Am 10.5.2020 konnte ich folgendes Geschehen beobachten:
Eine kleine Spinne oder Ameise (Körper etwa 1 mm lang) nähert sich der Zebraspringspinne ohne Gefahrbewusstsein.Ein Sprung von etwa einer Körperlänge reichte in diesem Fall. Der Sprung entsteht im übrigen nicht durch Muskelanspannung, sondern durch ein hydraulisches Prinzip.

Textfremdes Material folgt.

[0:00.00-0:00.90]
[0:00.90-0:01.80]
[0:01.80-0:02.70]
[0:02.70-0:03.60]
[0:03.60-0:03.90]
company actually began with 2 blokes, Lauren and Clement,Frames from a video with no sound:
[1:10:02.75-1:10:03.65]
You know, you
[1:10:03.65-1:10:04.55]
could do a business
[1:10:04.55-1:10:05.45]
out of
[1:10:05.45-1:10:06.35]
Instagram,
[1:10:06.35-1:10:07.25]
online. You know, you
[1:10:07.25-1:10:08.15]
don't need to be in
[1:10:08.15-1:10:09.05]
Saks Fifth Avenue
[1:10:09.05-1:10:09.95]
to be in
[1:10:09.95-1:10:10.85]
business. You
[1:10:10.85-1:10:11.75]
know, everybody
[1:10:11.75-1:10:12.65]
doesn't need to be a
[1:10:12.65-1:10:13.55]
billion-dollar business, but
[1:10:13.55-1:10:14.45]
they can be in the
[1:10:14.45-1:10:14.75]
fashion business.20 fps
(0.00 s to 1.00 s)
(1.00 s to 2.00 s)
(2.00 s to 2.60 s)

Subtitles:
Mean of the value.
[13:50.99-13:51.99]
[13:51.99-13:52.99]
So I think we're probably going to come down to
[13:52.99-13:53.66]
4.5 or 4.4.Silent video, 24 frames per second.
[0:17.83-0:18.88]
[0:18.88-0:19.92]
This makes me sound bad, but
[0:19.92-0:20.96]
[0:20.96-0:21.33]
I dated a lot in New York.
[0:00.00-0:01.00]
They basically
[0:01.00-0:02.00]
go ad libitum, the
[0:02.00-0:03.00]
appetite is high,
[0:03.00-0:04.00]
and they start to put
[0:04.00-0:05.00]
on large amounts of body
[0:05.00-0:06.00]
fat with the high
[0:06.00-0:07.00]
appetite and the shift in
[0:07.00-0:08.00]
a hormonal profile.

Ich habe das Ergebnis auf dem beschienenen Untergrund etwas aufgehellt:
Offenbar hat die Spinne ausser ihren Laufbeinen noch kräftige Mundwerkszeuge, die irgendwie an “Polypenschläuche” erinnern und beim Überfall ausgefahren wurden. Selbst ist die Zebraspringspinne etwa 3 mm groß.
Die Zebraspringspinne gilt als sehr intelligent: Sie hat variable Jagdmethoden.
Feinporig, sowohl das Plastik als auch die Keramik.
Gerade die farbliche Textur der Keramik hier verbindet sich mit der der Insekten, die im kleinsten Maßstab ein Feuerwerk an Farben und Strukturen aufweisen können.